Table of Contents


  • ECM/ECU (Electronic control module/unit): This is the brain of the motorcycle; it makes calculations based on inputs coming from sensors mounted all over the engine.
  • WOT (Wide open throttle): The maximum opening of the throttle valve.
  • AFR (Air fuel ratio): The relationship of parts of fuel to the parts of air. 13.0(air) to 1(fuel) provides a richer burn and 14.6 - 14.7 is considered to be the 'ideal' air fuel ratio for fuel efficiency. Perfect efficiency calculations would require consistent atmospheric conditions, consistent temperatures, and a perfect atomization within the chamber. Often considered to be a stoichiometric calculations (see chemistry textbook), these values (~14.7 AFR) were determined to be ideal by lab testing in the automotive industry. Some discrepancy appears around the value itself: 14.6 or 14.7.
  • VE (Volumetric efficiency): Volumetric Efficiency is the efficiency at which the engine can move the charge into and out of the cylinders. This is arguably the most important value in calibrating an engines performance. The ECU uses the volumetric efficiency to determine how much fuel to add to the ignition chamber. The addition or subtraction of fuel is one of only two ECU adjustable variables that effects AFR correction. The objective in adjusting the VE is to calibrate the amount of fuel with the AFR Desired for that area or point of cylinder ignition. The O2 sensors will aid in these adjustments by giving measurements of the Actual AFR (Measured AFR). The Delphi Volumetric Efficiency number seen on VE tables is a value corresponding to the ratio of quantity of air that is trapped by the cylinder during induction over the swept volume of the cylinder under static conditions. There are several ways to improve volumetric efficiency, but a system wide approach must be used to fully realize potential.
  • MAP (Manifold absolute pressure): These sensors measure barometric absolute pressure in the intake manifold. By calculating the mass of the air going into the engine, air temperature, and the rotations per minute of the engine, the engine's ECU can determine the density of the air flowing into the fuel mixture. The ECU can then adjust air flow or fuel flow.
  • CKP or CP (Crank position sensor): This sensor tells the ECM when to fire and inject fuel depending on how fast the engine is running in revolutions per minute.
  • IAT (Intake air temperature): The ECM calculates how dense the air is from this input.
  • ET (Engine temperature): The ECM uses the signals from this sensor to determine if the engine is at operating temperature, or warming up.

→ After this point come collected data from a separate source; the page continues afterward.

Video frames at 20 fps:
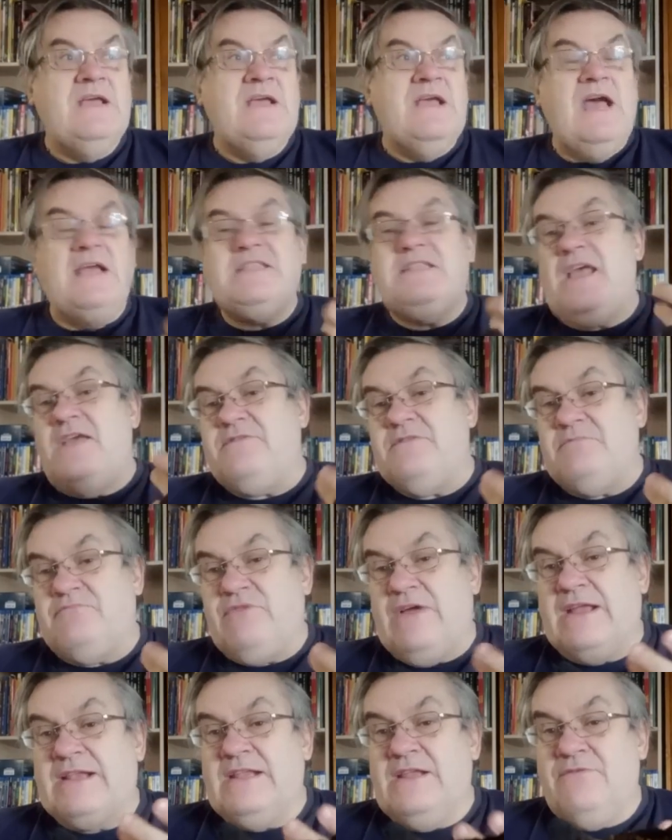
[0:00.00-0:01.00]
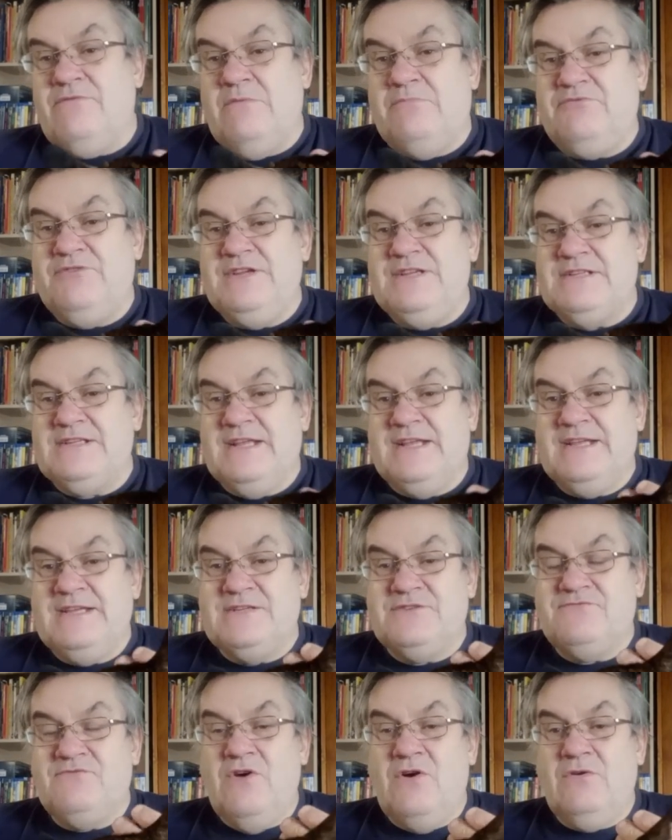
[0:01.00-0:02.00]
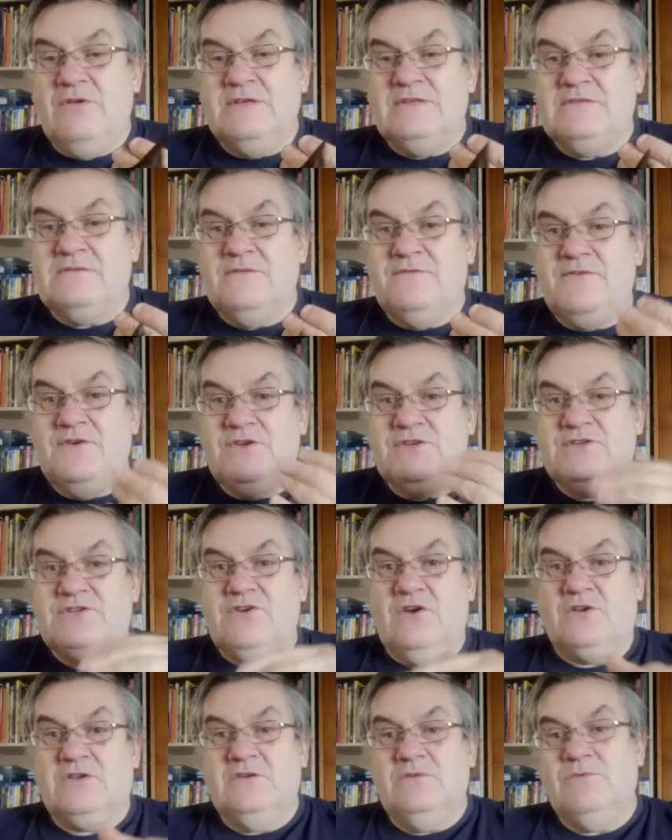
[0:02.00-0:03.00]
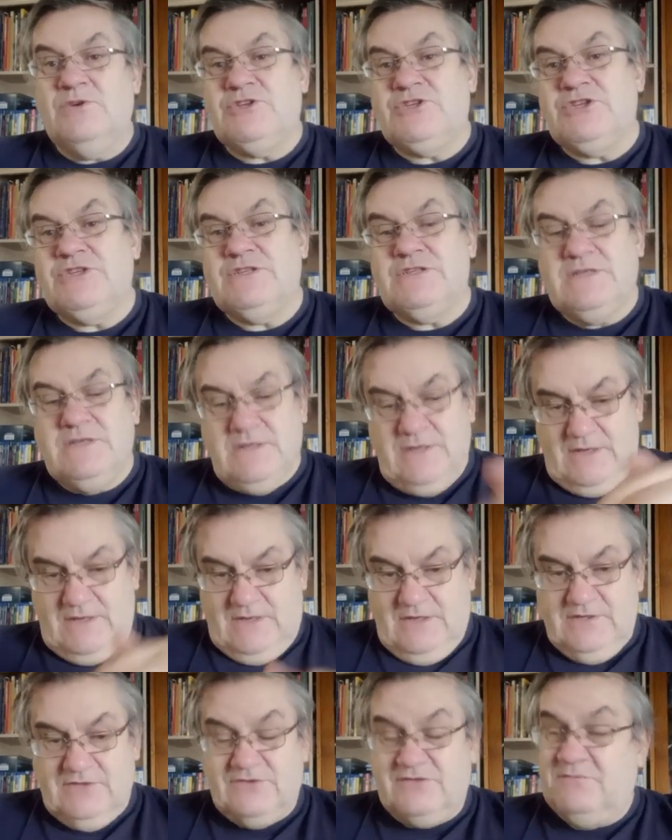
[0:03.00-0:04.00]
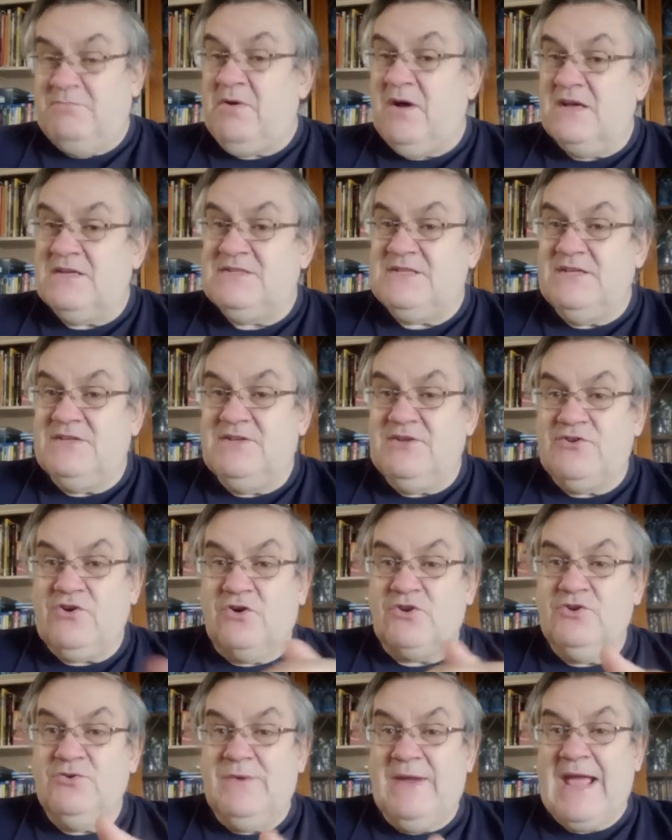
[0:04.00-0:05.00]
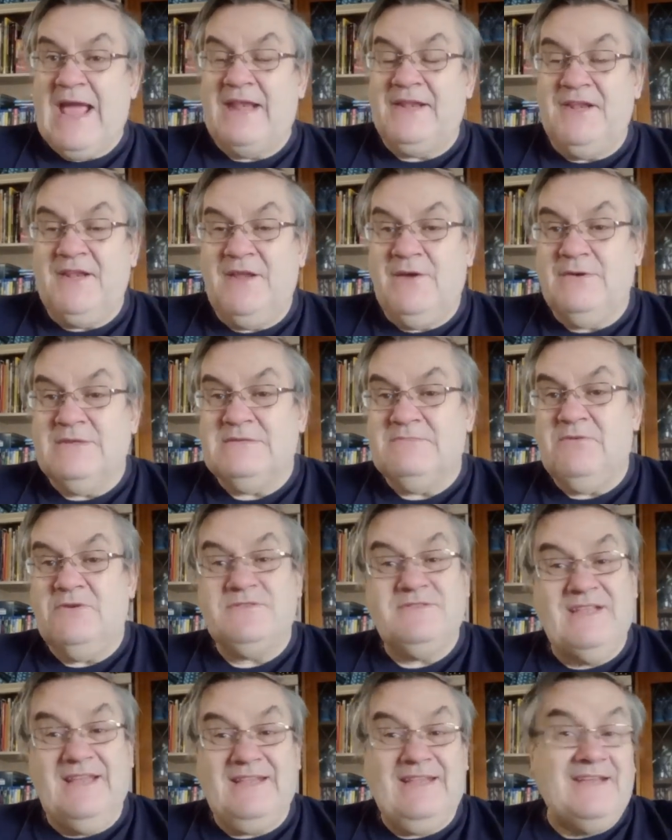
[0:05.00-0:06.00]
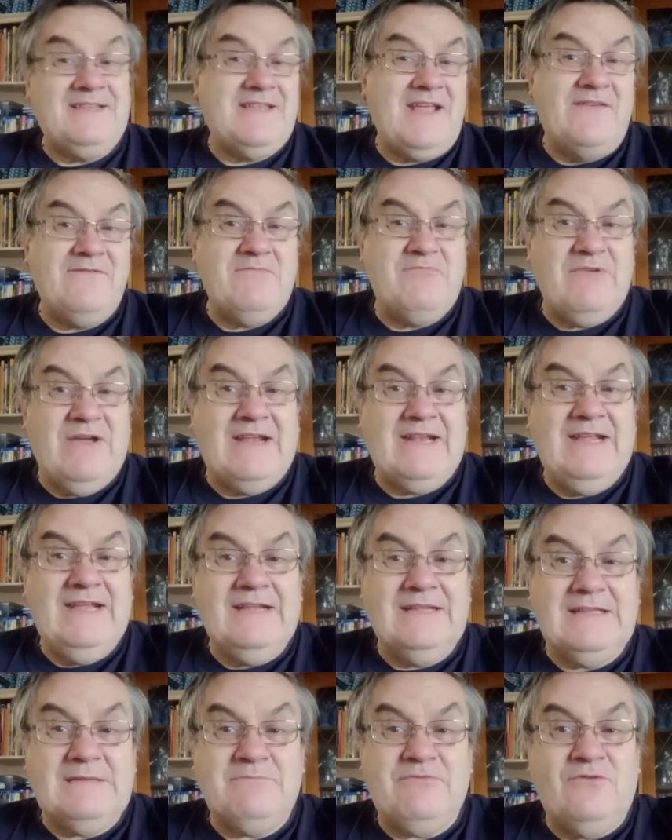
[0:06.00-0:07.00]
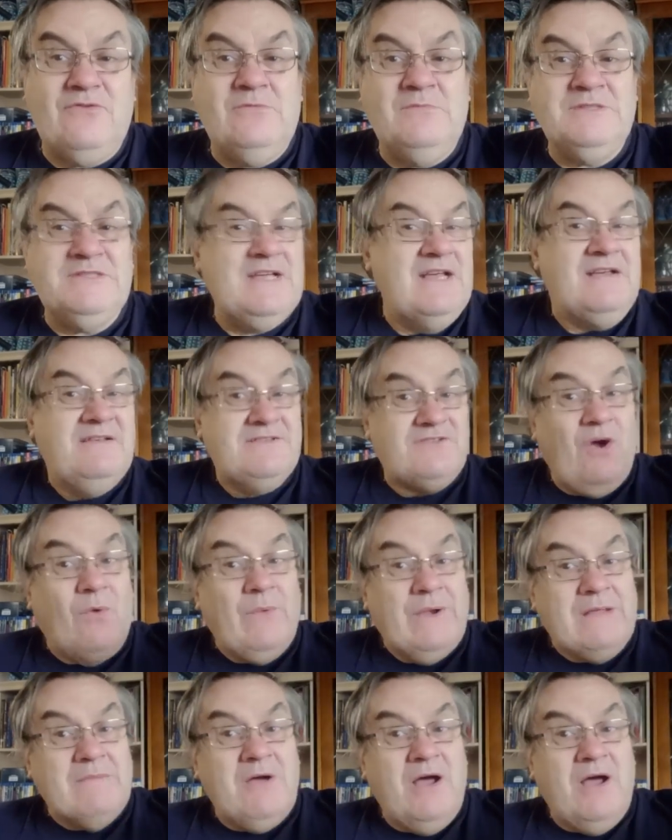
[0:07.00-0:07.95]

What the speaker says: and David Bradley reprising his role as the first Doctor, which is sort of passed into Doctor Who canon now, I suppose. And I like David Bradley, I like the performance. It's not William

  • Fuel Pressure Regulator: A mechanical device usually operated by vacuum form intake manifold that controls fuel pressure. It returns excess fuel from the fuel pump back to the fuel tank.

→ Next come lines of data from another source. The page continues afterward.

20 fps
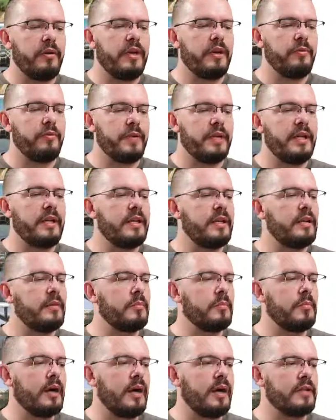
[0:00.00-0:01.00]
really
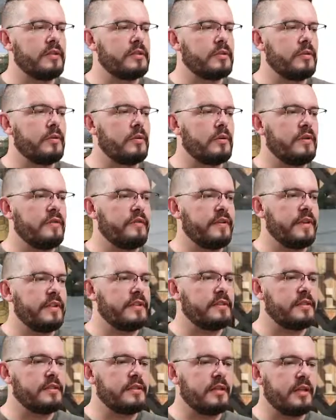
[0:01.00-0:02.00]
combines all of
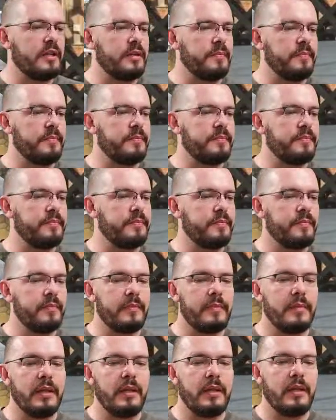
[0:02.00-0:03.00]
his
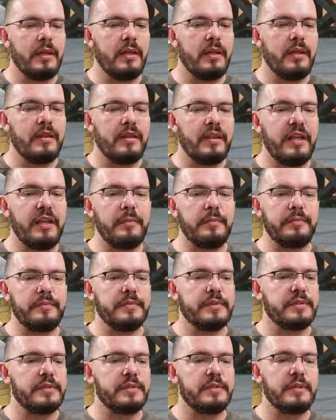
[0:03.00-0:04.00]

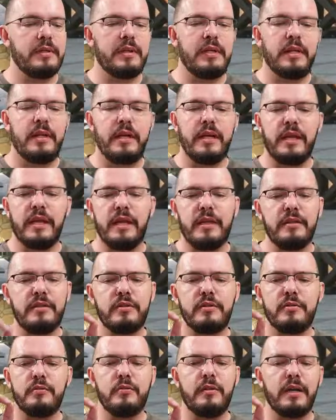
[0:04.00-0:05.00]
themes
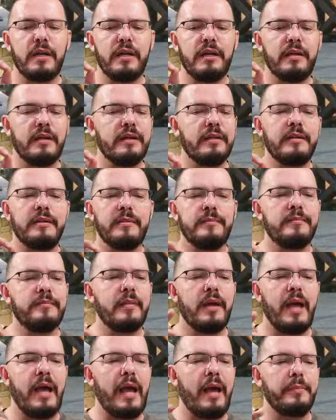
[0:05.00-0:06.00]
into one
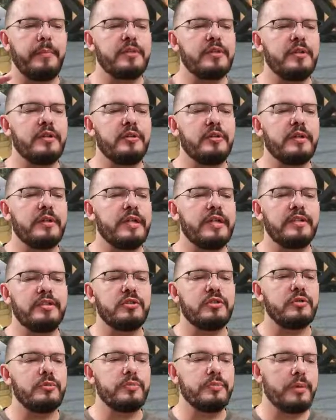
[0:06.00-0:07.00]
absolutely
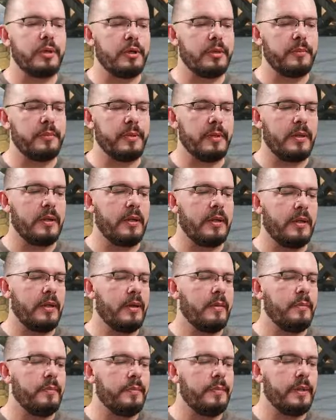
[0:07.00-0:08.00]
superb
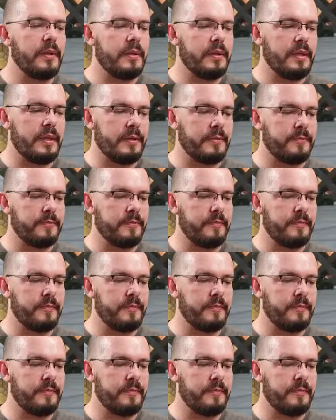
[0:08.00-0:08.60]
building.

  • Fuel Injectors: The fuel injectors are electric valves that open and close to deliver fuel in spray form to the cylinder. They are controlled by the ECM to precisely deliver the correct amount of fuel at every engine speed, or RPM, and any given load. The time of injection is also known as the injector 'pulse width' and is measured in milliseconds. Injectors are rated by their flow rate such as in gm/sec, l/hr or grams per second.
  • Electric Fuel Pump or Fuel Pump: A 12-volt high-pressure fuel pump, usually located in the fuel tank, but it can be located outside as well. It supplies pressurized fuel to the fuel injectors.
  • IAC (Idle air control): An electric valve that's threaded to open and close as needed. This lets air into the engine for start-up, and idle operation when throttle valve is closed.
  • Closed Loop injection system: This circuit has 2 Oxygen sensors. The information on the difference of how much is coming out of the cylinder is relayed to the ECM and then adjusts the amount of fuel injected by shortening or lengthening the time the injectors are open.
  • O2 Oxygen sensor (sniffer): Tells the ECM how much oxygen is in the exhaust mixture so as to adjust to have the correct mixture.
  • RPM (Revolutions per minute): Used to measure engine speed.
  • TPS (Throttle position sensor): Displayed in percentages (0 to 100).